E’ una guerra, quella della Segre, che si dilata in quella cocciuta ripetizione di “Non è vero” che scuce i fili che vestono il mondo (significativamente il titolo del testo è “Telaio”) di un’infinità di luoghi comuni che pretendono dare risposte preconfezionate all’imprevedibile manifestarsi della vita e alla soggettività delle reazioni individuali, schiacciando, etichettando, appiattendo: «Etichettare appiattisce fino alla bidimensione». Allo stesso modo l’autrice rifiuta di essere imprigionata in frasi fatte, di sentirsi radicata in qualsiasi dove, limitata dall’astrazione abitudinaria di certi doveri, dal controllo stesso dei propri sentimenti e decisioni, convinta com’è che ciascun essere vivente sia un abisso insondabile, abitato da una molteplicità di “io”.

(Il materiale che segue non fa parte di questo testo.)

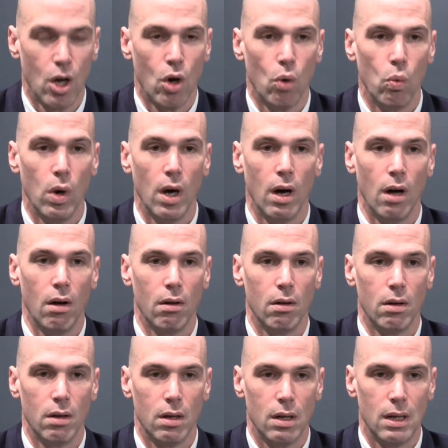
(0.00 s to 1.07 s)

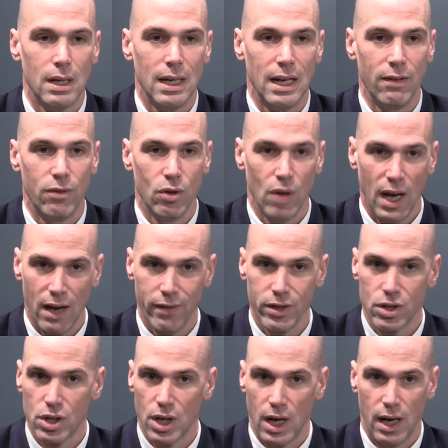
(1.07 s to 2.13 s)
Well, if you have a
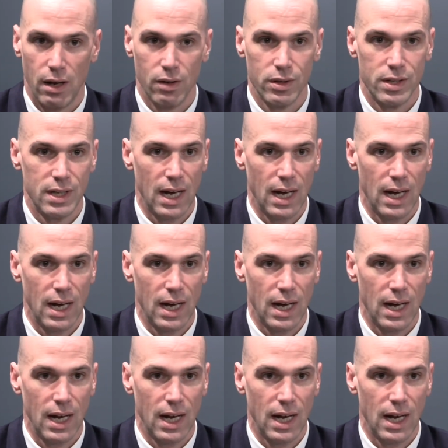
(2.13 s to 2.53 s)
child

Che cosa la spinga in questo ginepraio di dubbi non è la ricerca della verità assoluta, visto che «nessun ismo o esimo / sono accettabili», quanto piuttosto indagare ipotesi, sperare più che credere, ricominciare dalla gemma che rimane sul tronco tagliato, sfidare, anche a costo di essere espulsa dal sistema: «si può rifiutare/ la forza centripeta/ del sistema/ in ragione di/ un sé divergente/ e essere ancora amati?» Ed è in questa domanda che si svela «il buco nero senza fondo /che non so dove affaccia», che trema il desiderio di essere amata, di giungere ad una pienezza e si squadernano quella che lei chiama la carità di essere l’altro, la tenerezza di chi sa paragonare il suo cuore («Il cuore è un passero / che mi frulla nel torace») e l’amata ad un passero («mio passero/ mia ala sinistra/ mia creatura piumata sontuosa, adorata»), piccolo uccello consacrato a Venere, dea dell’amore.
Ma l’amore che racconta la Segre è instabile (e qui s’inserisce l’altra lettura del complemento di specificazione -“dell’amore”- nel titolo del libro): ferisce, abbandona, germoglia, appassisce, distrugge, è cieco, furioso, delicato, sciocco, incomprensibile.Viene da pensare che l’autrice abbia voluto, sì, mettere a fuoco sé stessa nella relazione con l’altra, ma soprattutto, ricorrendo alle conoscenze ed esperienze maturate in qualità di psicoterapeuta, compilare una sorta di manuale di casistica amorosa, instaurando anche attraverso la poesia un dialogo con tutti noi che la leggiamo e ci identifichiamo nelle fragilità e nei limiti della natura umana, che in nome dell’amore, può giungere a clamorose atrocità, oppure elevarsi all’altezza del fare divino.